The Year Without a Summer - Shifting climate
Volcanoes, Ships, and Lockdowns Go Rogue
This is entirely a stream-of-consciousness article, short form, and although hopefully informative, self-indulgent because it amuses me. 3 years ago I wrote an article about a rather peculiar set of events that caught my attention for years, my writing style was yet to be honed, and how I presented information obviously changed but the article’s significance remains.
In this article, I argued the following.
I am not arguing that the Tonga eruption will replicate the YWAS, my argument is, that these volcanos spewing Sulfur Dioxide, La Palma for months, other volcanos for weeks, and Tonga all at once will add to the fire of massive shifts in weather patterns. I also said, back in the La Palma days, that this was a trend, of volcanic explosions affecting and shifting climate faster than man can. The first lockdown already cemented the trend. Back then I wasn’t aware of YWAS.
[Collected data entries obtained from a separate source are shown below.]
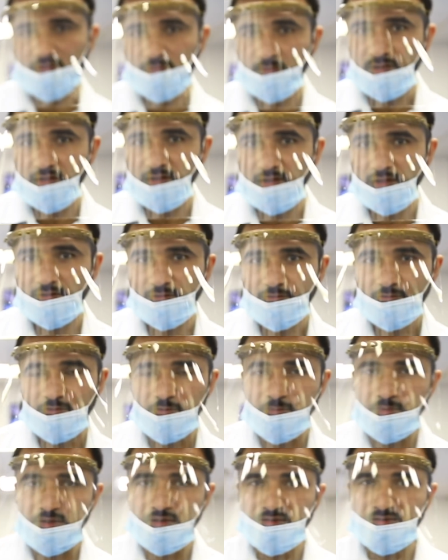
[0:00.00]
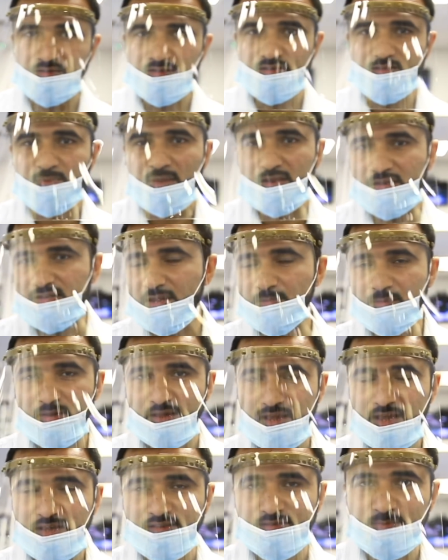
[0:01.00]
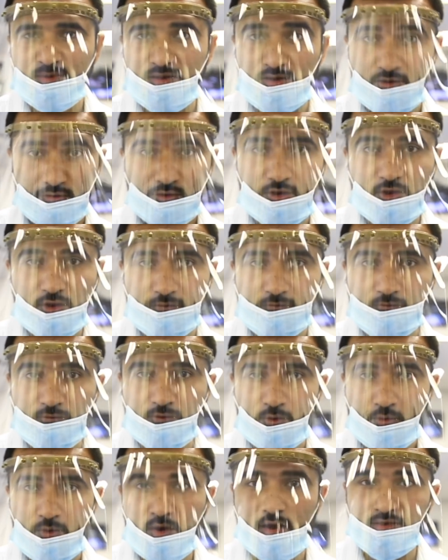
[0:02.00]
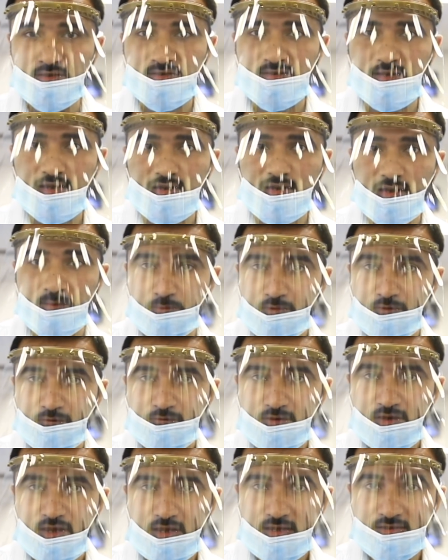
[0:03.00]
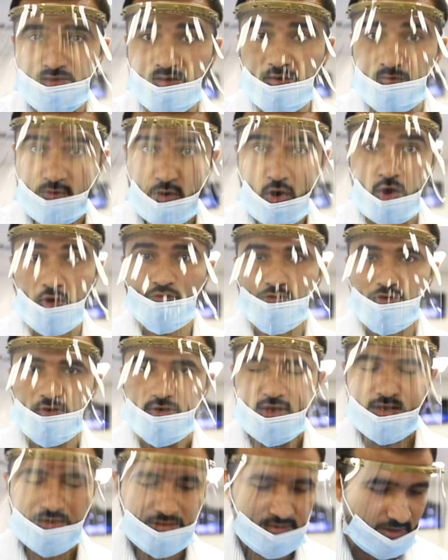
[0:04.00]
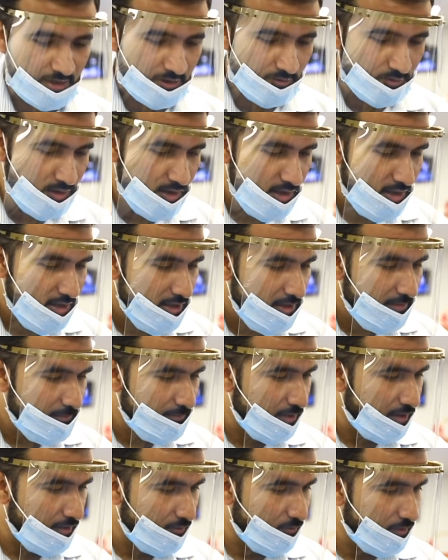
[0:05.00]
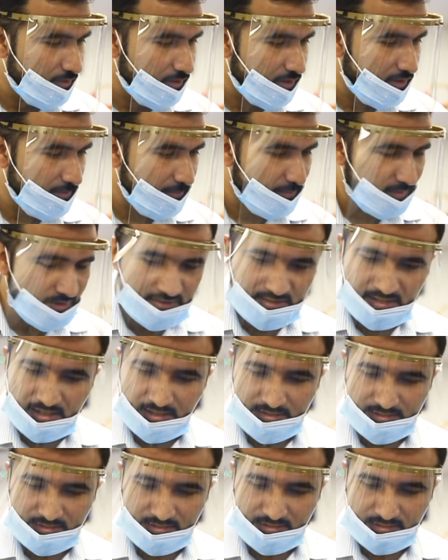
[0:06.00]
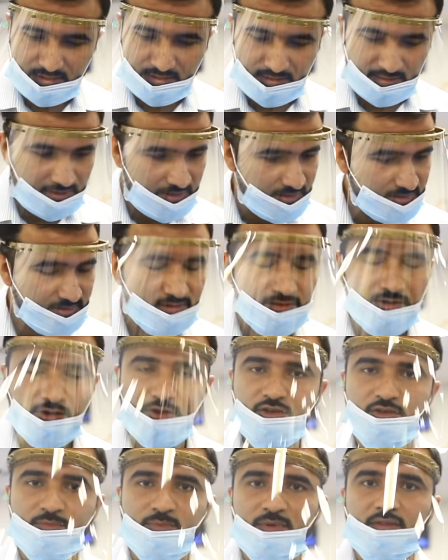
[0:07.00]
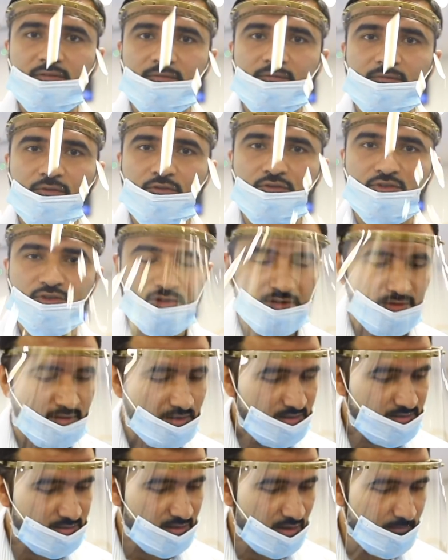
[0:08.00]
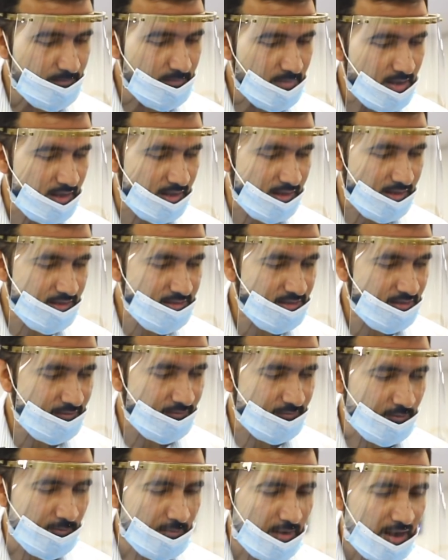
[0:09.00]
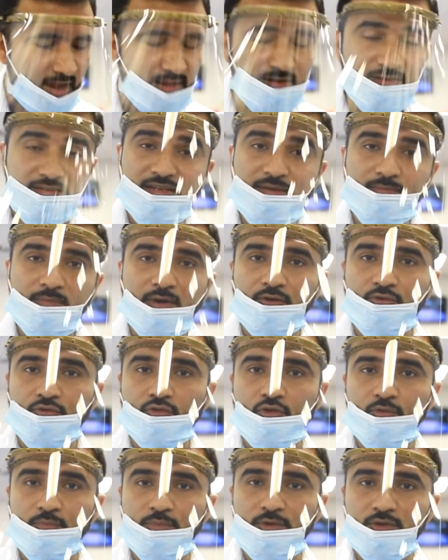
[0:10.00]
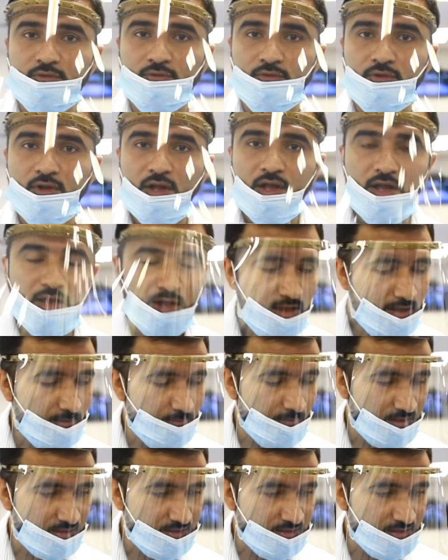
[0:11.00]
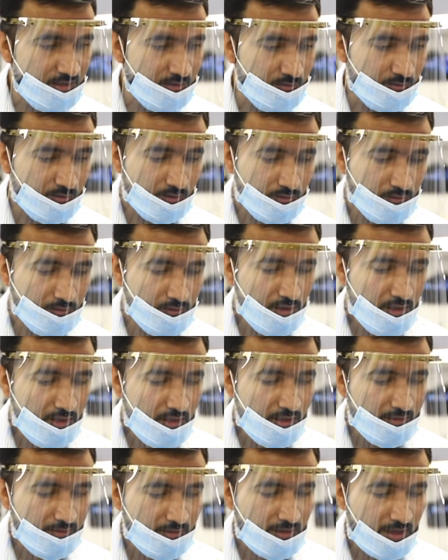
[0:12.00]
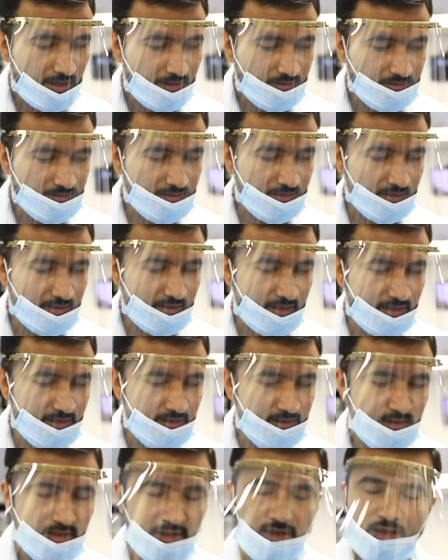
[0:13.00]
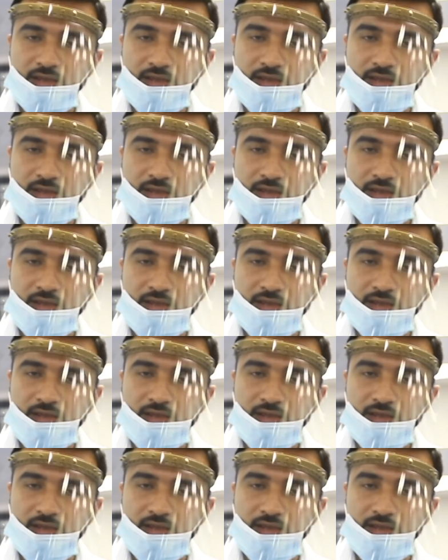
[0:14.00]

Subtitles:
are we going to get through, because this pandemic has been ongoing for quite a number of days, over 100 days now. But what the company tells us that these are going to be the future. These are made from antimicrobial material that can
My poorly presented argument at the time was never that the continuous eruptions would replicate The Year Without Summer, but that especially La Palma and Tonga’s eruptions were going to impact the climate more than scientists were comfortable stating, given how large the Green industry is, and how much grant money is shoveled in.
The Year Without a Summer is a rather peculiar and highly interesting historical event to delve into, especially given its non-linear effects, such as inspiring Mary Shelley to write Frankenstein, Byron to write Darkness, and Polidory to write Vampyre. A lasting beautiful poem and two of the books that had everlasting impact on culture itself. My argument at the time was, and still remains to this day, that these events would contribute to a massive, drastic global weather shift.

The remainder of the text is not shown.